▶ _About this exercise_: Return all of the entries below, word for word. Omit each picture.
*** Extracted entries ***
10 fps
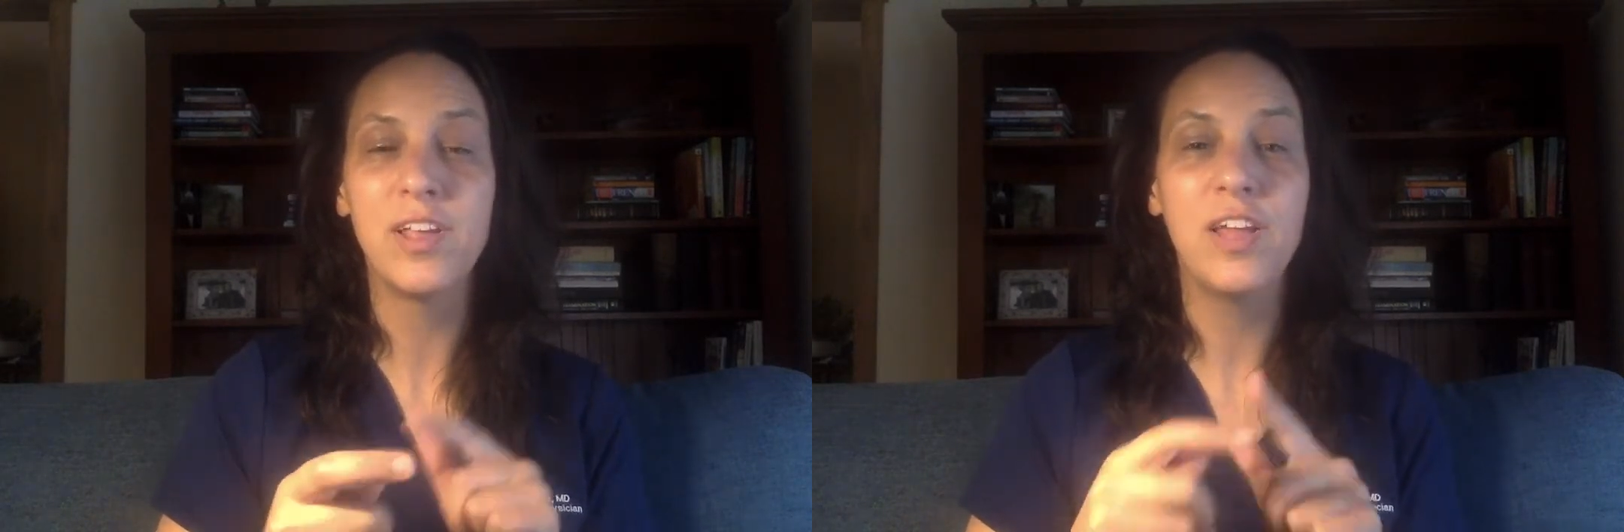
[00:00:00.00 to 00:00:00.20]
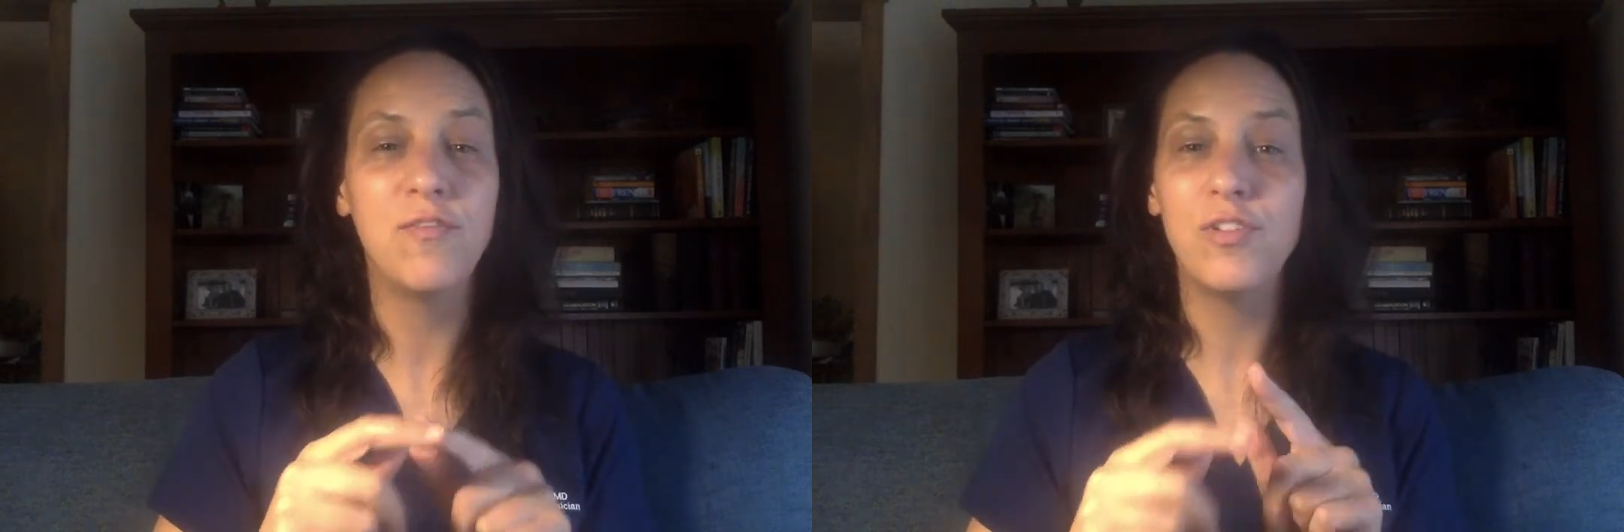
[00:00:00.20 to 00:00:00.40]

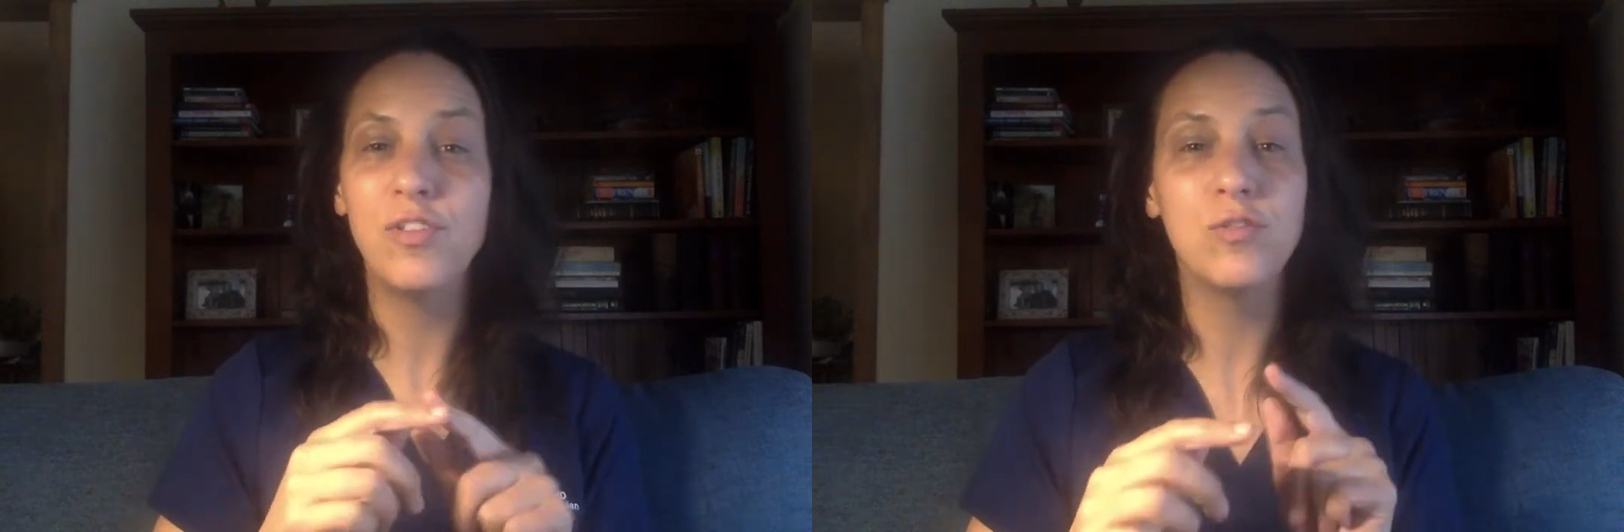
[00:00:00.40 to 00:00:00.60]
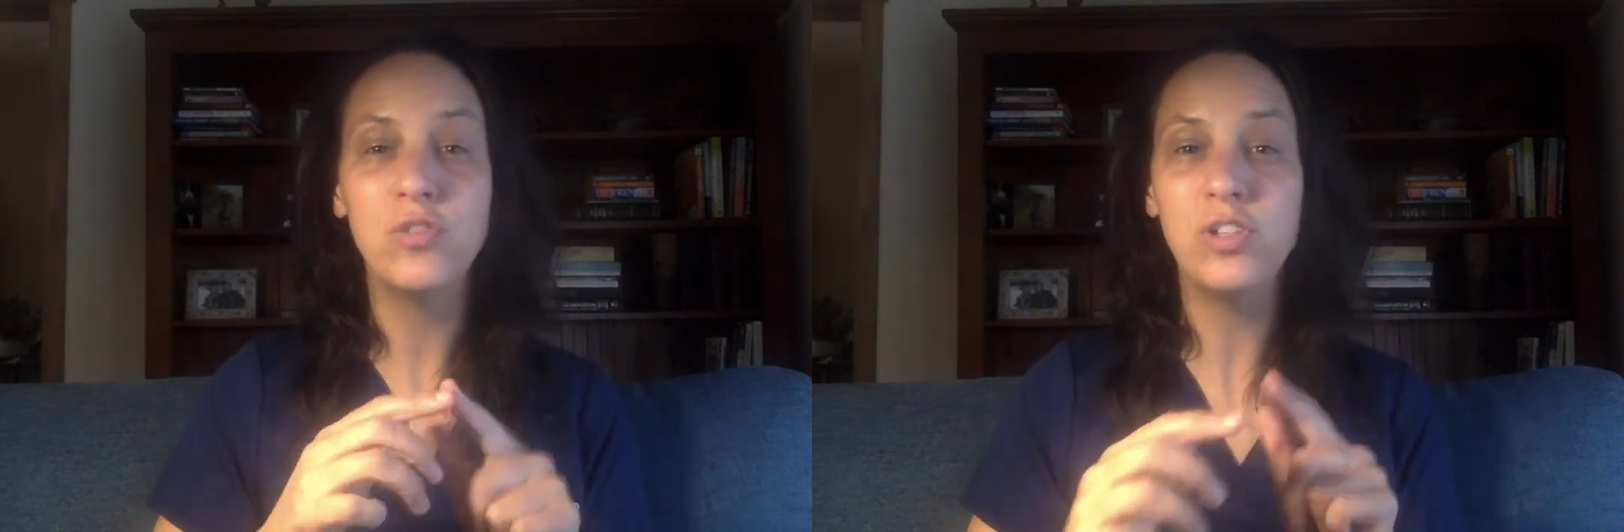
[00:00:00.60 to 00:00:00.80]
And for
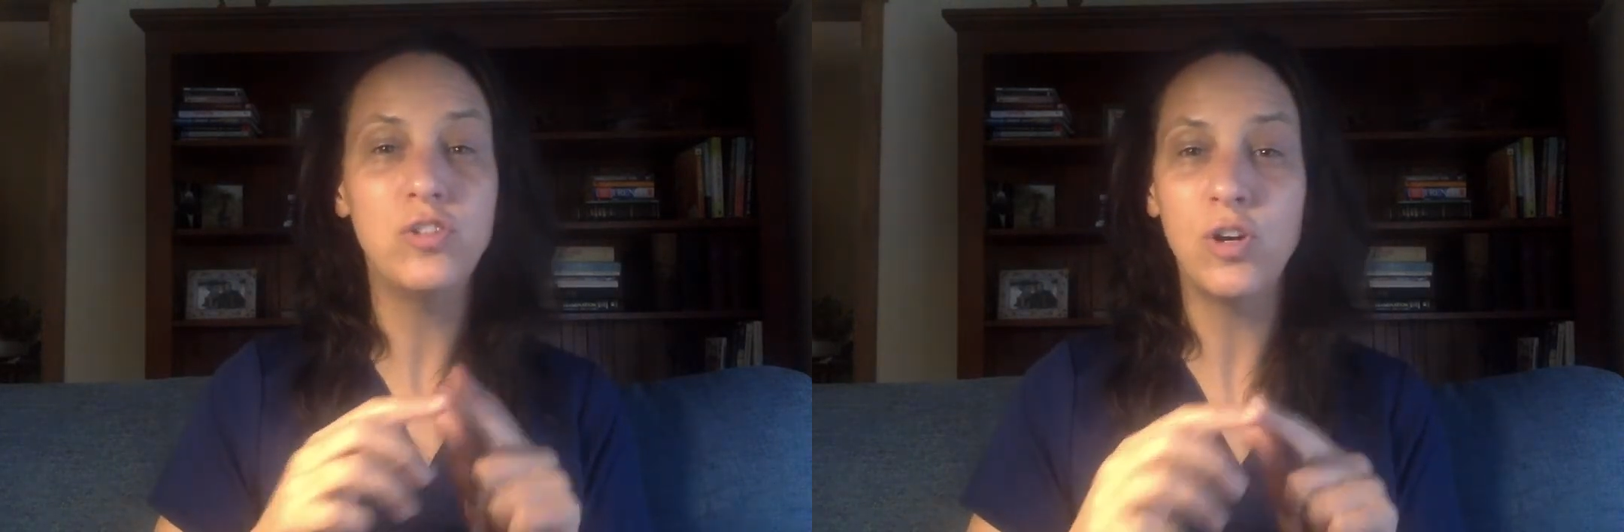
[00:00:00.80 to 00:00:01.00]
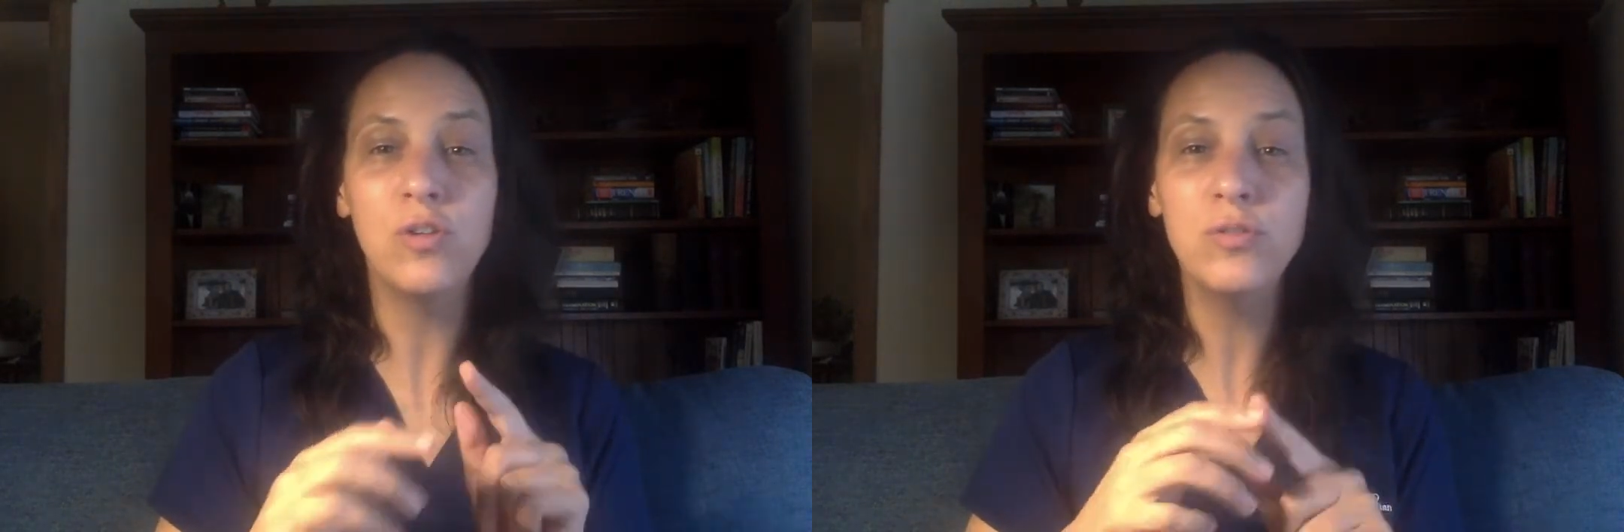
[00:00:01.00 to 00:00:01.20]
those that
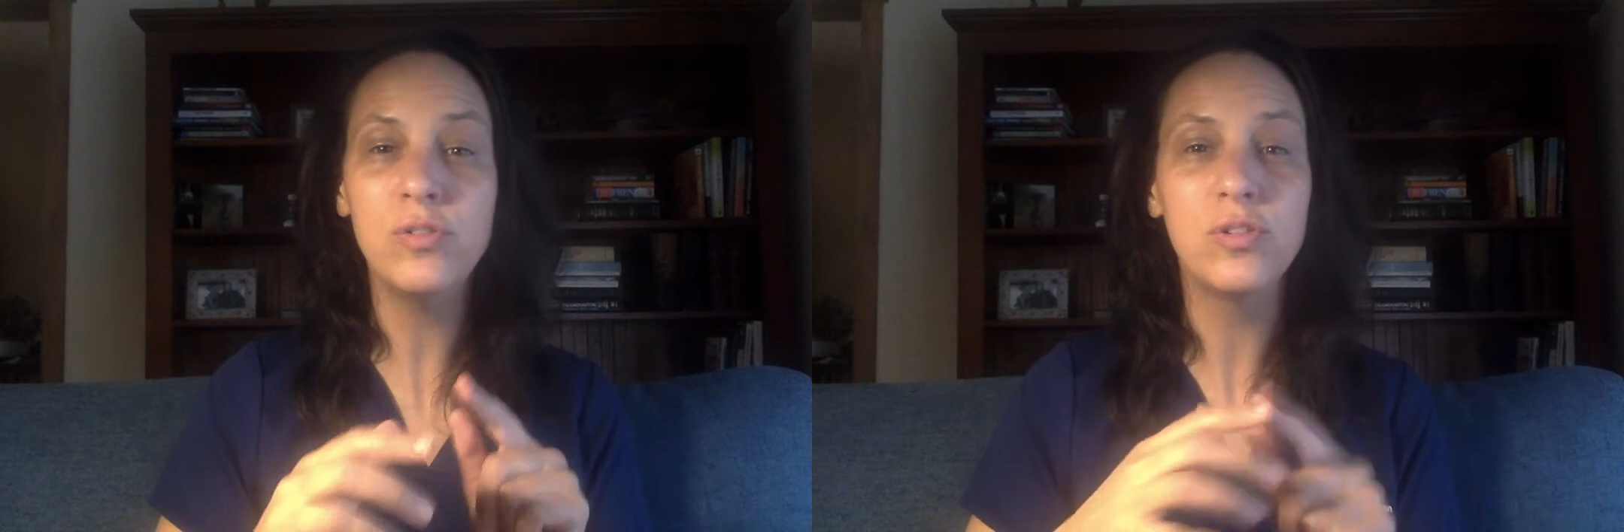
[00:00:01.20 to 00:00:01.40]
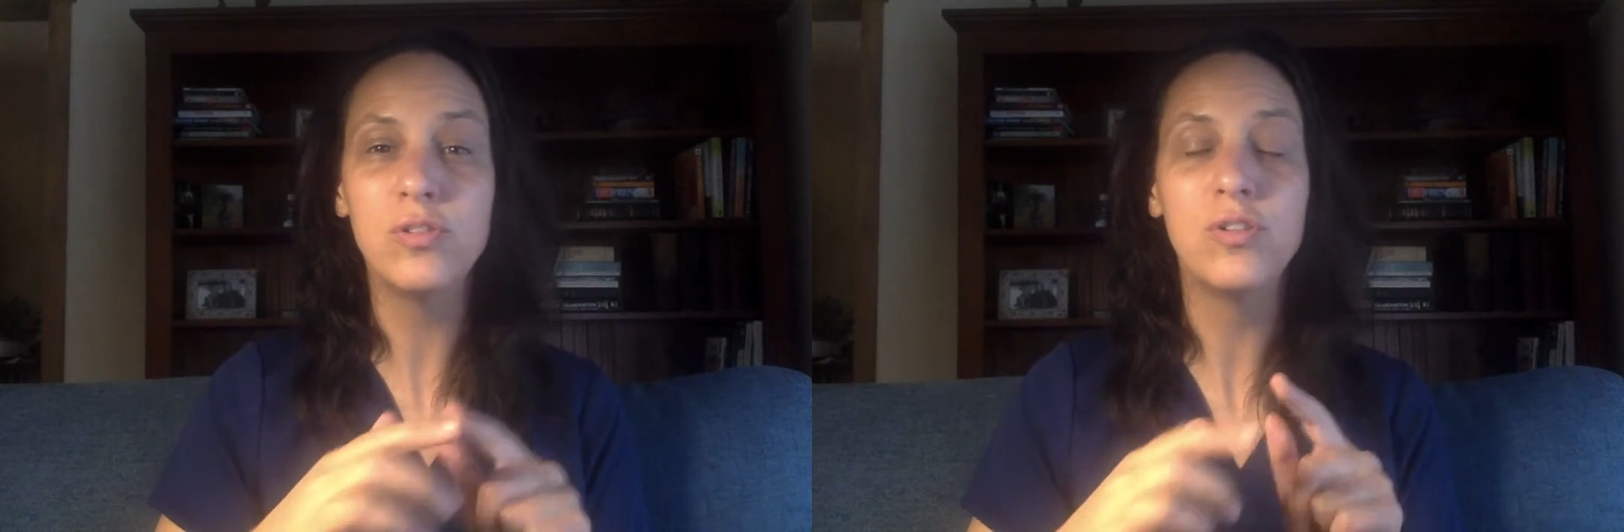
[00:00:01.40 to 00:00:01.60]
don't,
*** End of Extracted entries ***
▶ _Exercise result_:
10 fps
[00:00:00.00 to 00:00:00.20]
[00:00:00.20 to 00:00:00.40]

[00:00:00.40 to 00:00:00.60]
[00:00:00.60 to 00:00:00.80]
And for
[00:00:00.80 to 00:00:01.00]
[00:00:01.00 to 00:00:01.20]
those that
[00:00:01.20 to 00:00:01.40]
[00:00:01.40 to 00:00:01.60]
don't,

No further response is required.